→ **DATA UNDER STUDY**
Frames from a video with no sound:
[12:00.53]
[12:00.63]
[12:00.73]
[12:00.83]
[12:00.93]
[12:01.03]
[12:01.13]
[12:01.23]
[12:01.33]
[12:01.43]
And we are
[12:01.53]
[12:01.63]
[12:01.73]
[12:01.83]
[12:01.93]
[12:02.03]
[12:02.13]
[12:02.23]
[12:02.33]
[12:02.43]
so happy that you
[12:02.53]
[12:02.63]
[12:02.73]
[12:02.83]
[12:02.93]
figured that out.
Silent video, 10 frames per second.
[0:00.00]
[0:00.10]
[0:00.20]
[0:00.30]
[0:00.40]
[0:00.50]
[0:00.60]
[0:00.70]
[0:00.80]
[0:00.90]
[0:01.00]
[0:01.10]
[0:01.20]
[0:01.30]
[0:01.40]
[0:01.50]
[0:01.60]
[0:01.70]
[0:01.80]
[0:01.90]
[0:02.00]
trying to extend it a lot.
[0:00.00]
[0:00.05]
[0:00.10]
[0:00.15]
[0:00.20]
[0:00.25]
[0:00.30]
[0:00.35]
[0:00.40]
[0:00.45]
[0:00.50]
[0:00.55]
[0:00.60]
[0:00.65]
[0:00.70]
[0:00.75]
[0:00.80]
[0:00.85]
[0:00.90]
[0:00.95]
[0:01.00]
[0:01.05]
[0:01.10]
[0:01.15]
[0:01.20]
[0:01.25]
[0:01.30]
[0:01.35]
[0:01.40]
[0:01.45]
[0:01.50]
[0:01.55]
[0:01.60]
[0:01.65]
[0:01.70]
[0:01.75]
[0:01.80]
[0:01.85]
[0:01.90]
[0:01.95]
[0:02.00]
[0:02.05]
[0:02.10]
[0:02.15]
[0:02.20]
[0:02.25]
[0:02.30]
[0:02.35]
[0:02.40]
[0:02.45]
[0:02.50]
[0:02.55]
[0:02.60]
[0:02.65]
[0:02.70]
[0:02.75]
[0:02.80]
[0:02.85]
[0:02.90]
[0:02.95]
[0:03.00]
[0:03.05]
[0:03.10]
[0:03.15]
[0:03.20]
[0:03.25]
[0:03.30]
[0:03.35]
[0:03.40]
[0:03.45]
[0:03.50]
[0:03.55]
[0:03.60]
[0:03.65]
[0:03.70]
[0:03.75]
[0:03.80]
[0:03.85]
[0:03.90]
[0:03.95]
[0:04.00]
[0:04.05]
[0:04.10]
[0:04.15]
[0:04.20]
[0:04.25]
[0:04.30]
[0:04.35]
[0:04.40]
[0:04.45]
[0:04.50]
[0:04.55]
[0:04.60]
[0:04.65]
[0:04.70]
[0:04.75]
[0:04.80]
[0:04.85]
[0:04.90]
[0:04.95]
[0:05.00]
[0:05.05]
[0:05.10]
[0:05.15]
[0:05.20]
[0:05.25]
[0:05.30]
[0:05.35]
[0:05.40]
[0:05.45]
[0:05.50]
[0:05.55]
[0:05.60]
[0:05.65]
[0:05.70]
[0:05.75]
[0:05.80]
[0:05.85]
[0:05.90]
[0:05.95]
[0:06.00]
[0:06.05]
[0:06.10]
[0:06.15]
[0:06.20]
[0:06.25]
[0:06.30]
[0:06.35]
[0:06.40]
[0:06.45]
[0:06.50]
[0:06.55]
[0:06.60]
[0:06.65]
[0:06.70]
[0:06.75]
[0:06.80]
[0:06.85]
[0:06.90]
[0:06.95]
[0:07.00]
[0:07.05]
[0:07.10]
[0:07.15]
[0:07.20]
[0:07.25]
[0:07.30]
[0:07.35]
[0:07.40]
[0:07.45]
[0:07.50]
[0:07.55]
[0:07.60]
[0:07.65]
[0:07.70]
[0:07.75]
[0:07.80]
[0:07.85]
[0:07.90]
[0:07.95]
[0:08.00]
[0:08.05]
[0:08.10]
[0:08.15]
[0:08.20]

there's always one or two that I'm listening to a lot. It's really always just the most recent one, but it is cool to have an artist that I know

→ **TASK ITEM**
Scan the entries above for the string "video" and copy each line that contains it.

→ **EXERCISE RESPONSE**
Frames from a video with no sound:
Silent video, 10 frames per second.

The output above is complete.